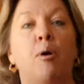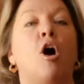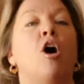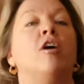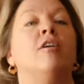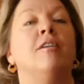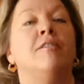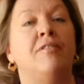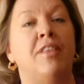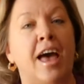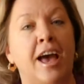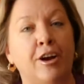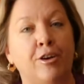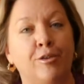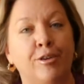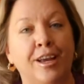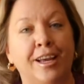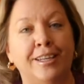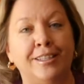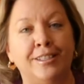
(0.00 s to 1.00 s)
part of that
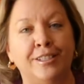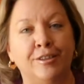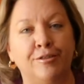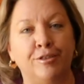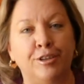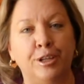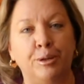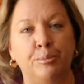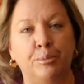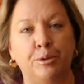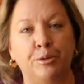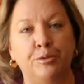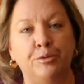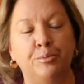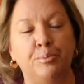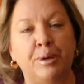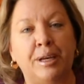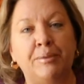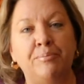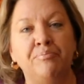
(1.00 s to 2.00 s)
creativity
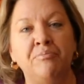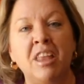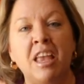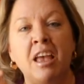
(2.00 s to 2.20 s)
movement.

* * *

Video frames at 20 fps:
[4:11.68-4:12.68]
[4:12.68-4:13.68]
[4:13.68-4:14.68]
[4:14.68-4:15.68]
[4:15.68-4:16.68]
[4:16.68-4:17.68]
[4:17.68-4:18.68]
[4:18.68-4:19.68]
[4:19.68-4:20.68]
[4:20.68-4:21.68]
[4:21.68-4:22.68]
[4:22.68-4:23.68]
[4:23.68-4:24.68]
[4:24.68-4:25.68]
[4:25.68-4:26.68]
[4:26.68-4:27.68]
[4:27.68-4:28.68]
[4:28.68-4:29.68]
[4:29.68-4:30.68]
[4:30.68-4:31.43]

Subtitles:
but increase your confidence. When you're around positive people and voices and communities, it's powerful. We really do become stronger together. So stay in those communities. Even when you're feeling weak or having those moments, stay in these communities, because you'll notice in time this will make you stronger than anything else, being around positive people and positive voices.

• **PROBLEM REQUIREMENTS**:
Only the lines above from the one with "[4:14.68-4:15.68]" up to and including the one with "[4:30.68-4:31.43]" should be repeated, exactly as written.

• **YOUR RESPONSE**:
[4:14.68-4:15.68]
[4:15.68-4:16.68]
[4:16.68-4:17.68]
[4:17.68-4:18.68]
[4:18.68-4:19.68]
[4:19.68-4:20.68]
[4:20.68-4:21.68]
[4:21.68-4:22.68]
[4:22.68-4:23.68]
[4:23.68-4:24.68]
[4:24.68-4:25.68]
[4:25.68-4:26.68]
[4:26.68-4:27.68]
[4:27.68-4:28.68]
[4:28.68-4:29.68]
[4:29.68-4:30.68]
[4:30.68-4:31.43]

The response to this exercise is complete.